---- RECORD SET

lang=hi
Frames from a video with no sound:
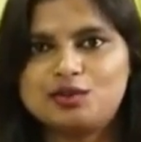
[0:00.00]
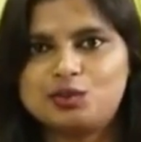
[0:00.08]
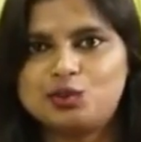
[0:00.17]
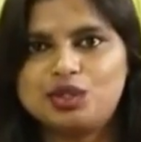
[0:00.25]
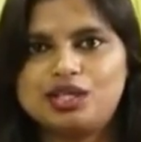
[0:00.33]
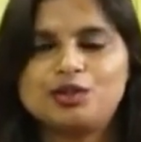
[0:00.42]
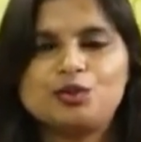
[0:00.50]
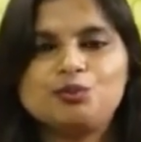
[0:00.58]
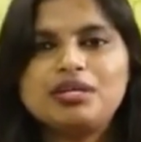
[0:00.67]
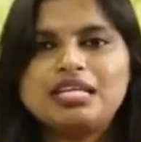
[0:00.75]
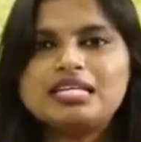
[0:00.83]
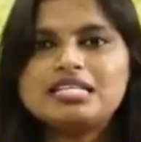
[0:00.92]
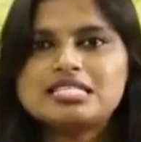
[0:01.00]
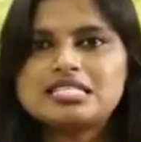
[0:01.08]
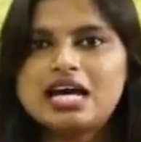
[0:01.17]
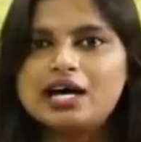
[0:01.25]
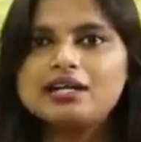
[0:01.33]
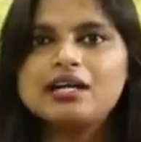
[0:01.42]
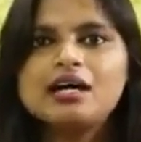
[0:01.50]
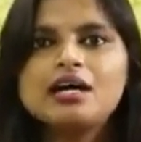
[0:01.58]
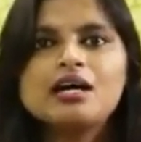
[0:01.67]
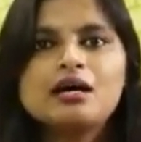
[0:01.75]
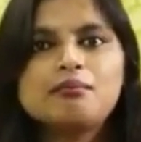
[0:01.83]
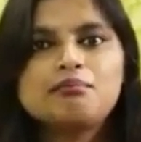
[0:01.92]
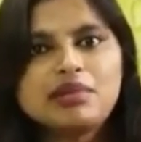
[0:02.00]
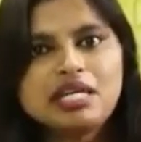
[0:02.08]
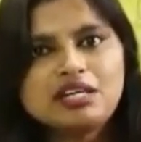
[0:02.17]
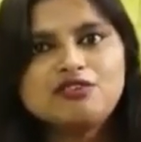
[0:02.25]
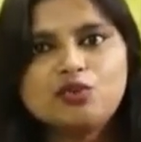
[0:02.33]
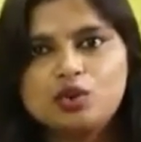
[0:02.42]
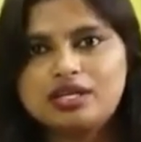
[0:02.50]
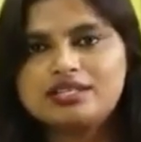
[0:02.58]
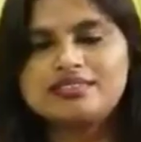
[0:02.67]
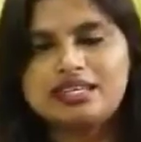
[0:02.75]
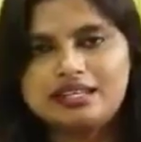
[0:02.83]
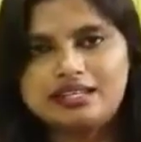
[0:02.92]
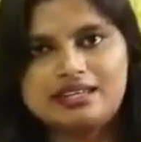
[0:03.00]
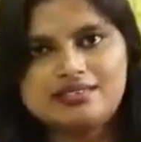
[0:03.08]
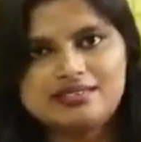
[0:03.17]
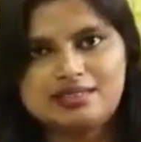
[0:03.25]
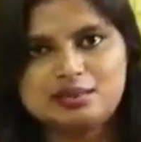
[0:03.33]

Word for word: ज़रूरी है तो मेरे ये चार मेन फोकस एरियाज़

--------

* EXERCISE REQUIREMENTS: Copy everything in the listing above exactly except the pictures.

* WRITTEN SOLUTION:
lang=hi
Frames from a video with no sound:
[0:00.00]
[0:00.08]
[0:00.17]
[0:00.25]
[0:00.33]
[0:00.42]
[0:00.50]
[0:00.58]
[0:00.67]
[0:00.75]
[0:00.83]
[0:00.92]
[0:01.00]
[0:01.08]
[0:01.17]
[0:01.25]
[0:01.33]
[0:01.42]
[0:01.50]
[0:01.58]
[0:01.67]
[0:01.75]
[0:01.83]
[0:01.92]
[0:02.00]
[0:02.08]
[0:02.17]
[0:02.25]
[0:02.33]
[0:02.42]
[0:02.50]
[0:02.58]
[0:02.67]
[0:02.75]
[0:02.83]
[0:02.92]
[0:03.00]
[0:03.08]
[0:03.17]
[0:03.25]
[0:03.33]

Word for word: ज़रूरी है तो मेरे ये चार मेन फोकस एरियाज़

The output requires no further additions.